We returned to the unmarked. Milo put the key in the ignition but didn’t start up.
“Groot’s instincts were good, the Bimmer’s a likely scam and Clark Kent’s shaping up like a bad boy with a second pad. Think he’s the daddy?”
I said, “He’s got women coming in and out constantly, but Qeesha’s the only one seen more than once or twice. That says beyond casual and the last time Sommers saw her, she was conspicuously pregnant and looked angry. Maybe because Wedd wanted her to terminate? If she was pressing Wedd for money, it could’ve motivated the car scam: He finds her wheels, gets her temporarily out of his hair, uses the insurance money for his own new drive. A pimped-up SUV just like Heather saw at the park that night.”
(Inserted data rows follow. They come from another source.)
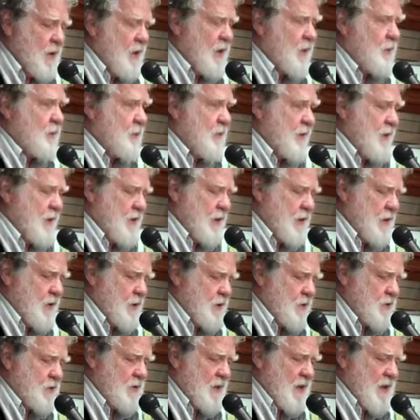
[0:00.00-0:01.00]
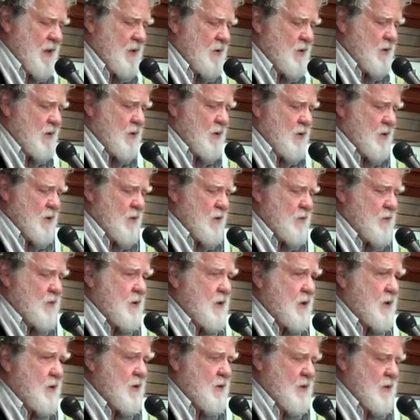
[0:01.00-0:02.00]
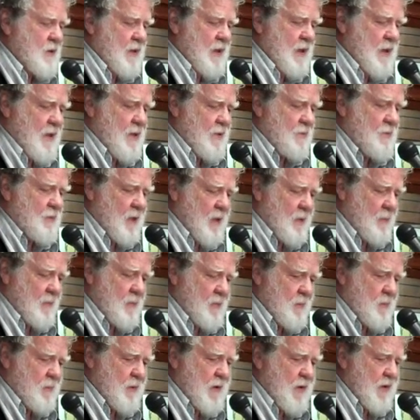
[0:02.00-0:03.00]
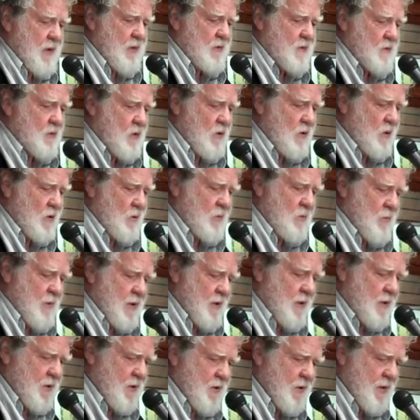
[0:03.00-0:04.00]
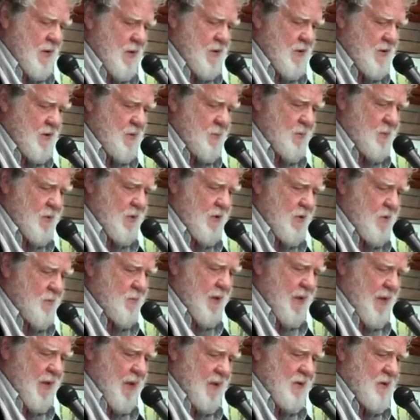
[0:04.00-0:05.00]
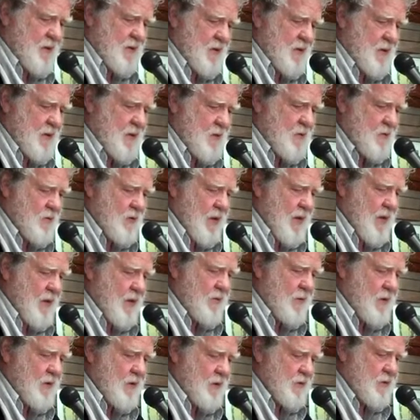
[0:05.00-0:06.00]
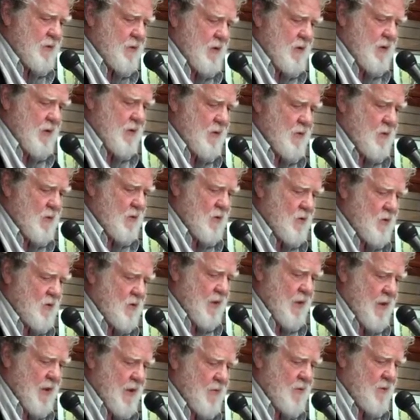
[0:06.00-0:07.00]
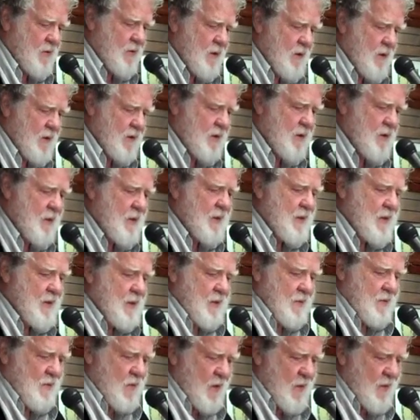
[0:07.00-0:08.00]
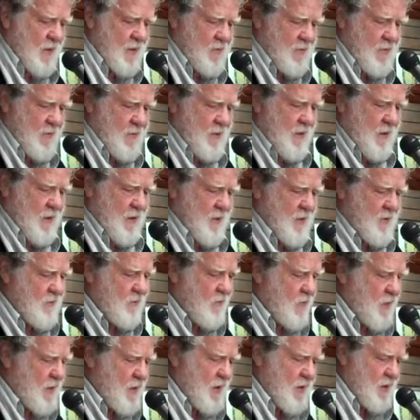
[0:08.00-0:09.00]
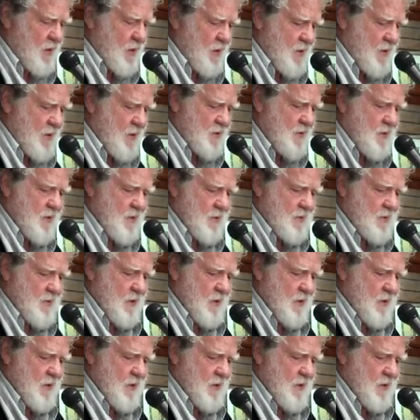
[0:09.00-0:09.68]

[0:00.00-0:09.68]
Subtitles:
Up the hills, down the curves, gear it down, pump the brakes. Old Mother Ginsburg backseat driving, turning towards Avalon. Driving down Van Ness,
“At the park ’cause he’s doing advance work, taking care of business. Qeesha hassled him, he killed her and the baby. Ditto Adriana, because she knew too much. Clark’s sounding like a real bad boy.” He frowned. “With no criminal record.”
“The timing works,” I said. “Qeesha left Idaho a couple of years ago, plenty of time to hook up with Wedd, get pregnant. What I find interesting is Adriana didn’t follow her to L.A. but she did leave home, right around the same time. Reverend Goleman suggested she needed a life change. Meeting Qeesha, seeing her independence, might’ve inspired Adriana. She’d run the day care at the church. She found child-care work with the Van Dynes, then the Changs. San Diego’s close to L.A. so it’s not illogical she and Qeesha would reconnect. Maybe that post office box of hers was her own bit of naughty intrigue, allowing the two of them to correspond in secrecy. Allowing her vicarious entry to Qeesha’s world without actually participating. But four, five months ago that changed when Qeesha called for help and Adriana went down to L.A. with the Changs-a break of her usual routine. That’s the same time Sommers saw Qeesha pregnant and unhappy. What if Qeesha sensed she was in danger-she’d seen something frightening in Wedd’s attitude-and wanted support? Or a witness?”
He looked over at the building. The painters had paused, were sitting at the curb eating burritos. “… Those bugs. Wax. If Wedd’s our guy, he’s something other than human.” Head shake. “All those women, he’s got some kind of charisma going.”
“Women who aren’t seen more than once or twice.”
He stared at me. “Oh, no, don’t get imaginative. Too early in the day.”
He started the car but kept it in Park. His left hand gripped the steering wheel. The fingers of his right hand clawed his knee. He rubbed his face.
I said, “Sorry.”
“No, no, now it’s my head’s going in bad directions. What if the baby wasn’t unwanted, Alex? What if it was wanted in a bad way? Literally. For some kind of nut-cult ritual.”
His normal pallor had leached to an unhealthy off-white. I felt my own skin go cold.
He said, “Dear God in Heaven, what if that poor little thing was farmed.”